Nearshoring is Driving Industrial Demand In Mexico Too

It is not just the U.S. border towns that are experiencing an increase in demand.

As supply chains increasingly shift away from China and closer to the U.S., Mexico has laid down the welcome mat for U.S. and foreign companies looking to relocate their operations near to the U.S. border but with lower costs. The nearshoring strategy has succeeded to the point where net absorption of industrial space in Mexico’s six main markets has doubled in three years, according to a recent report from Prologis. Much of the space under construction is already pre-leased, and rents have shot up.

The trend has created a parallel demand for warehouse space in U.S. cities along the border, with manufacturing concentrating in Mexico and distribution in the U.S., GlobeSt.com has reported. 

Prologis identified many signs that nearshoring is the underlying driver of demand for logistics space in Mexico. Annual absorption of leased logistics space for manufacturing to supply the U.S. market rocketed from 3 million SF in 2019 to 16 million SF in 2022, rising from 8% to 26% of gross absorption in the country. Tier 2 nearshoring absorption by domestic suppliers and third-party logistics providers also shot up from 15 million SF in 2019 to 29 million SF in 2022.

Another signal is that Mexico’s imports of machinery rose 52% from the pre-pandemic average of $88 billion a year to $152 billion in 2022.

An influx of global car companies that have established assembly plants in Mexico’s Bajío region is another strong indicator of nearshoring. The region includes the cities of Guadalajara, Léon, Santiago de Querétaro, and Aguascalientes. Demand for logistics space in the area has increased sharply.

In March, Tesla announced plans to build a Gigafactory in Monterrey in the state of Nuevo Léon. Prologis predicts the $5-$8 billion investment could result in 25 million SF or more of new logistics real estate demand.

“We estimate that every $1 billion invested in Mexican auto factories can generate 5-10 million SF of local logistics demand during the two years that follow,” Prologis stated.

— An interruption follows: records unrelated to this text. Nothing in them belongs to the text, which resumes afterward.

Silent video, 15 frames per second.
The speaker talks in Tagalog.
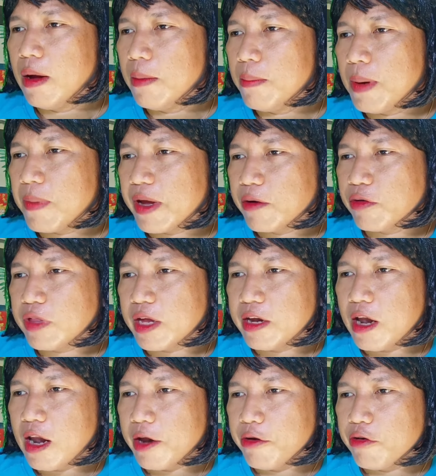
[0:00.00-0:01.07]
Mabay, kung tak
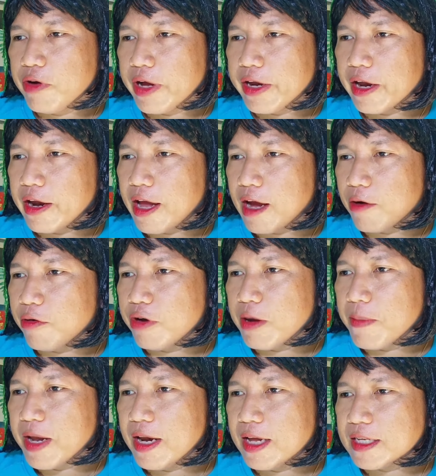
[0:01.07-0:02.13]
naladog nga nan ako
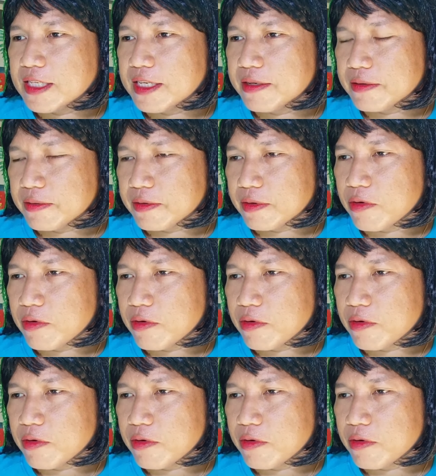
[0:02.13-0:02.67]
naman la sinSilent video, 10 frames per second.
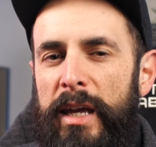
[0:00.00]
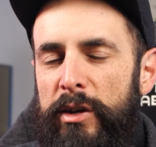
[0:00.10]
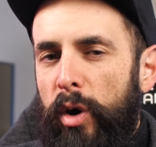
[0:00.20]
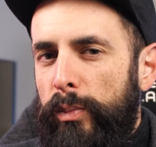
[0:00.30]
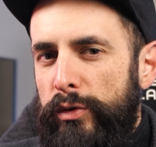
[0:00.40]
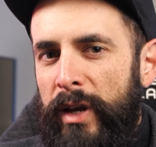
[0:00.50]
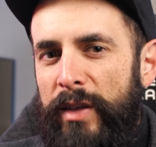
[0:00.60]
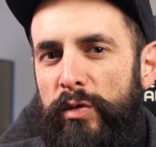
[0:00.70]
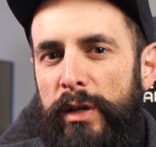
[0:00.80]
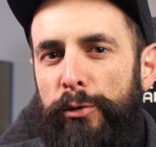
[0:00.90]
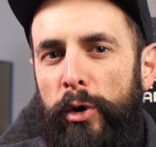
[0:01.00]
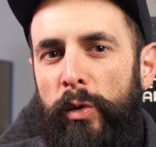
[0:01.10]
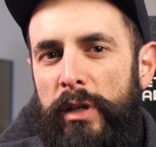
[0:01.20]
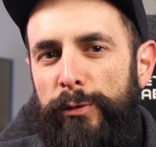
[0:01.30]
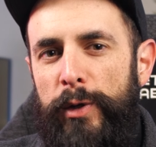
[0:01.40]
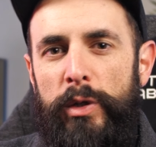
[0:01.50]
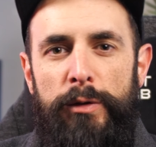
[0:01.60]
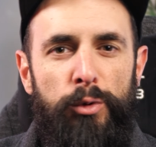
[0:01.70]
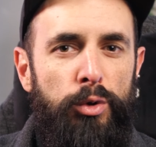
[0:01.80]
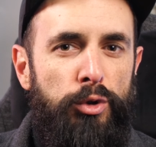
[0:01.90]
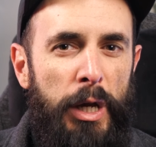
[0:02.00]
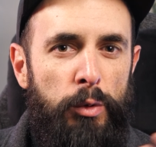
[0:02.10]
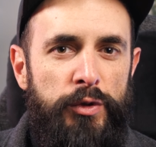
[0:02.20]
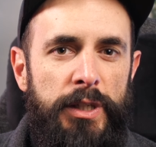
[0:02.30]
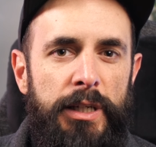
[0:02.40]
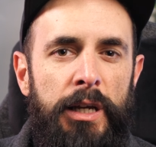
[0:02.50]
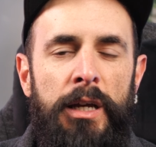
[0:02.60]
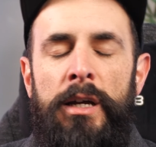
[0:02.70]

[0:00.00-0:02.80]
et en plus grâce aux efforts qui ont été faits au niveau de l'acoustique,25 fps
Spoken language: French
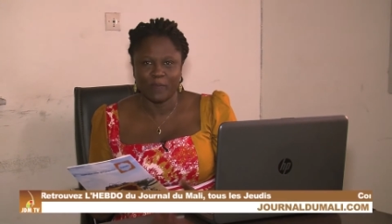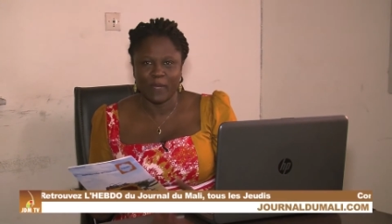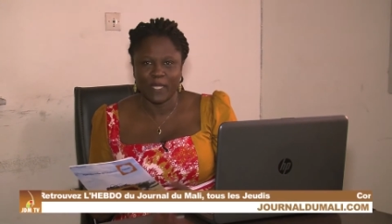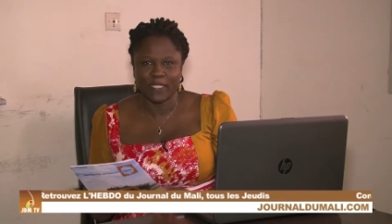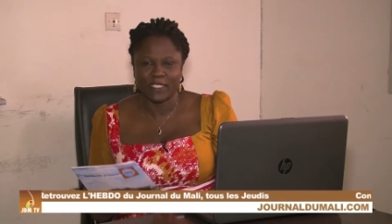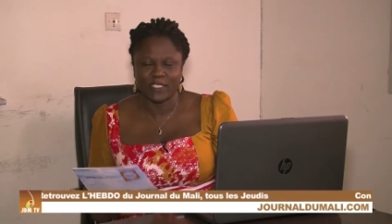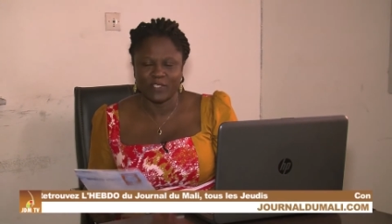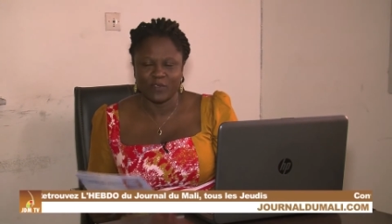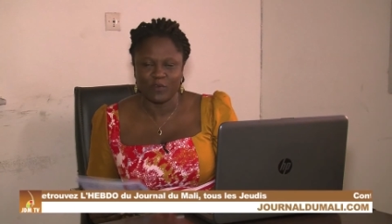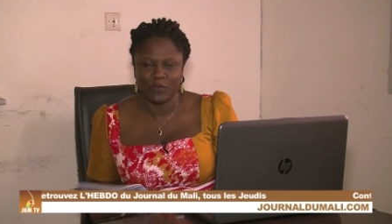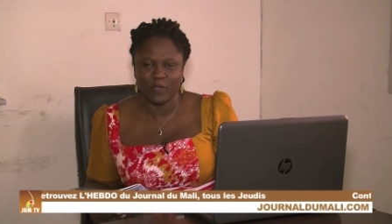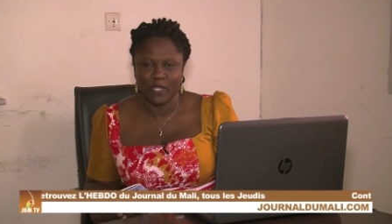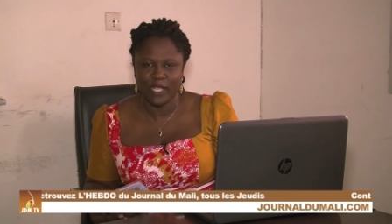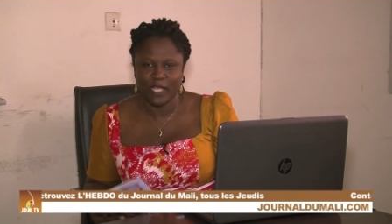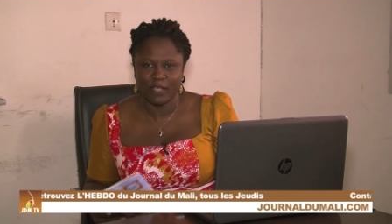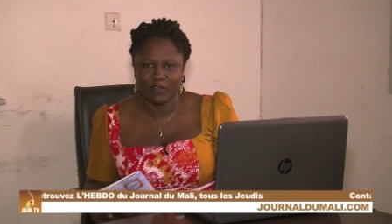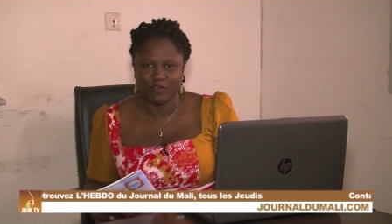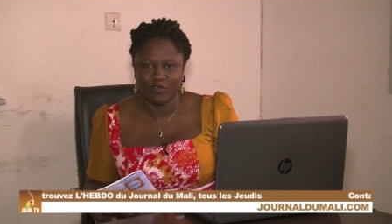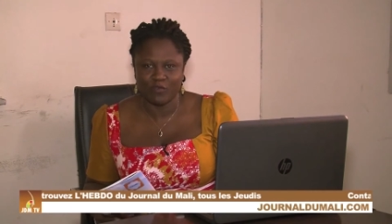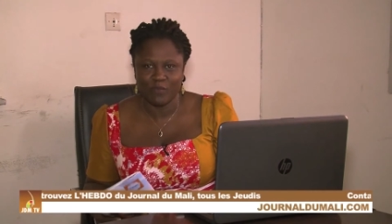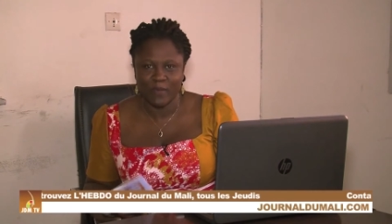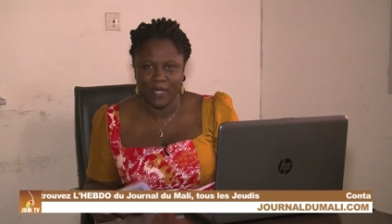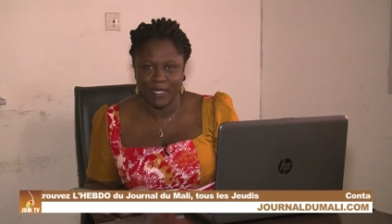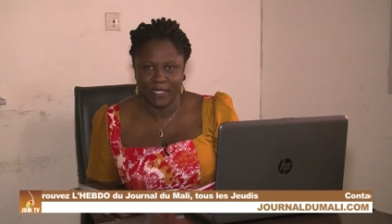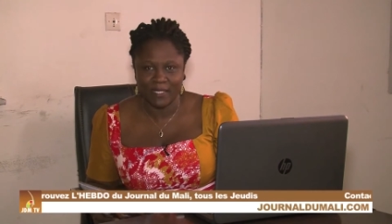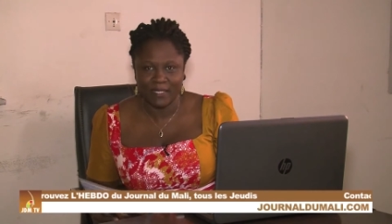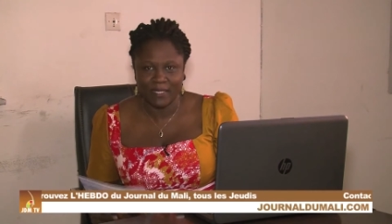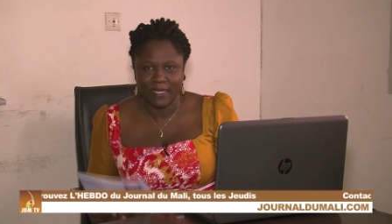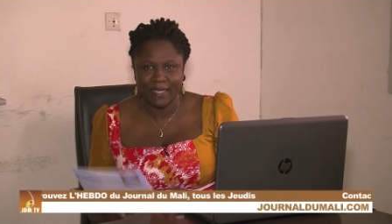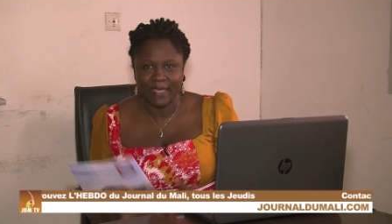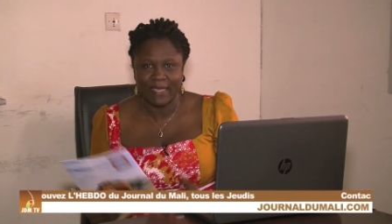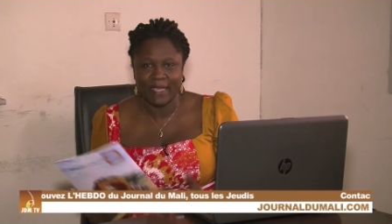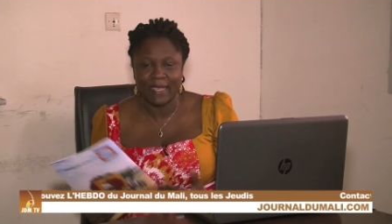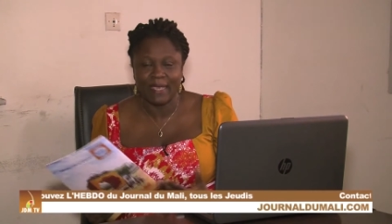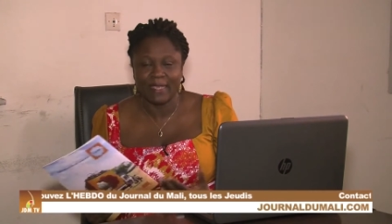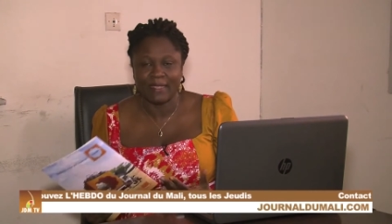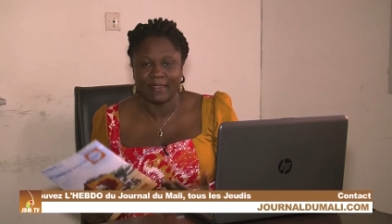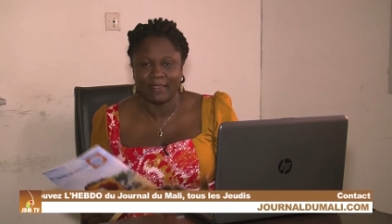particulière du Mali,
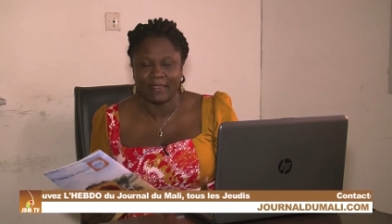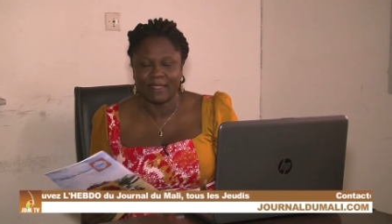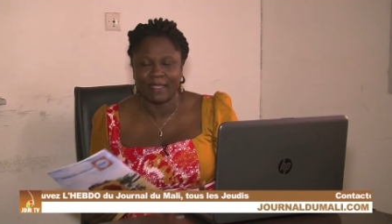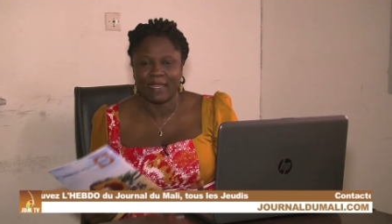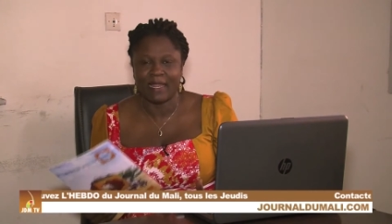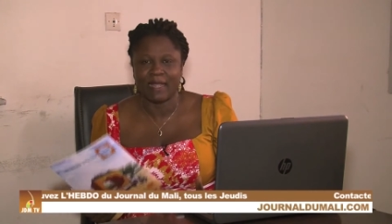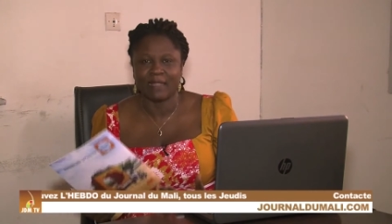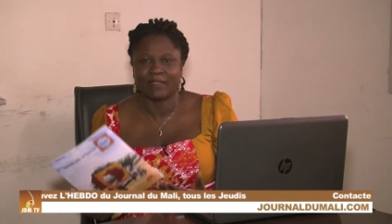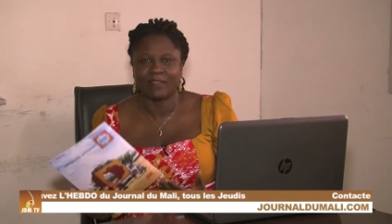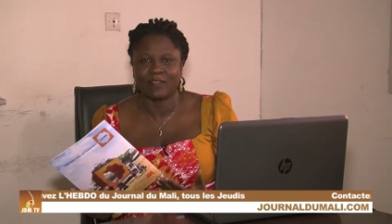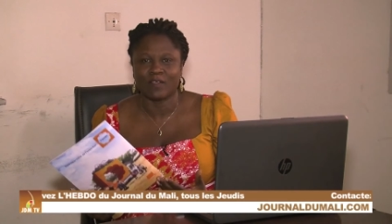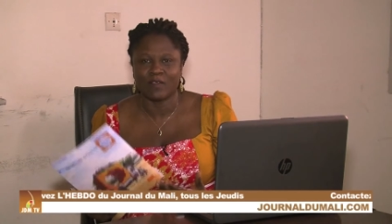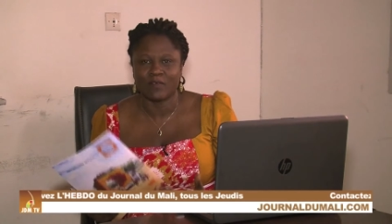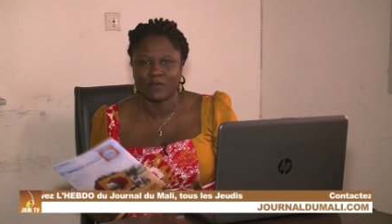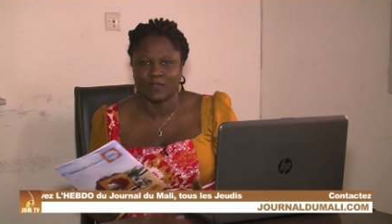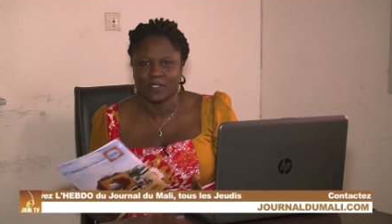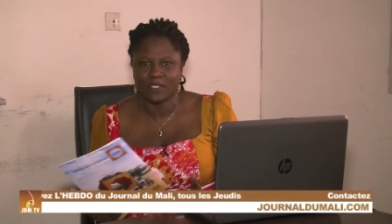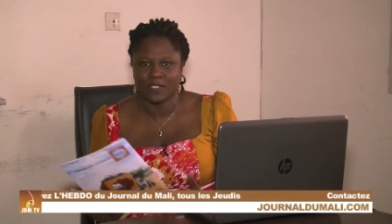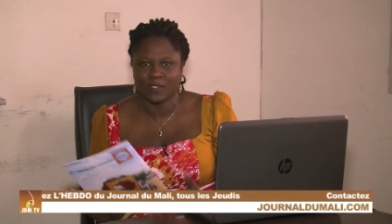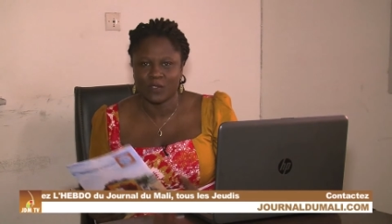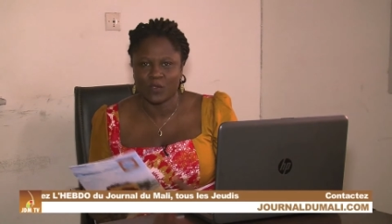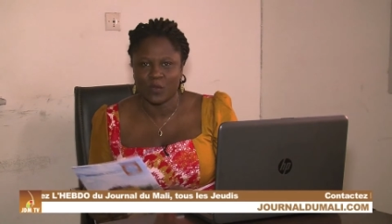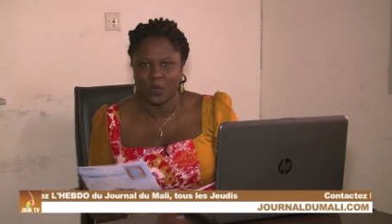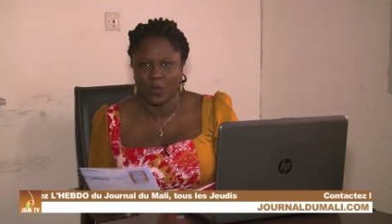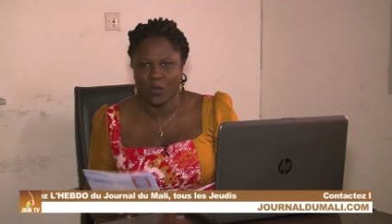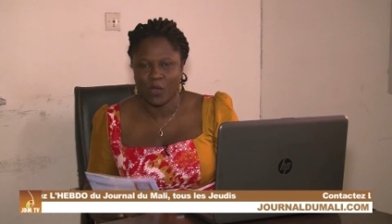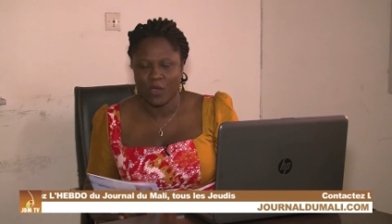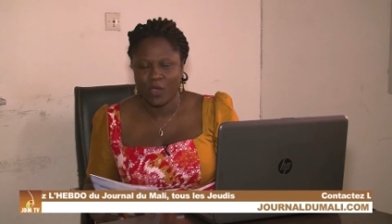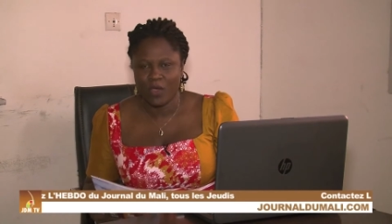qui a été la transition,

The rush into Mexico has made industrial space scarce – just 1.1% was available in Q1 2023 in the nation’s six main markets. Space under construction is already 60% pre-leased. Consequently, these markets have experienced the highest rent growth in 10 years – 16% in 2022 – a trend expected to continue through 2023.

Proximity to the U.S. is, of course, a major advantage for Mexico.  In addition, it is a party to the vital U.S.-Mexico-Canada Agreement as well as to free trade agreements with the European Union and Japan. U.S. restrictions on trade with China affecting certain advanced technologies encourage nearshoring. An ample supply of lower-cost, skilled workers is another attraction. 

One disadvantage is the limitations of Mexico’s federal electric grid that sometimes forces developers to build alternative infrastructure. However, Prologis expects the problem to be overcome in time.

Prologis views all this activity as just the first wave of investment from the outside. “We expect this movement to play out over decades as local economies build a critical mass of infrastructure, expertise and suppliers,” the report stated. “This will not be limited to the already strong auto sector; we also expect electronics to take a larger role in Mexican exports.”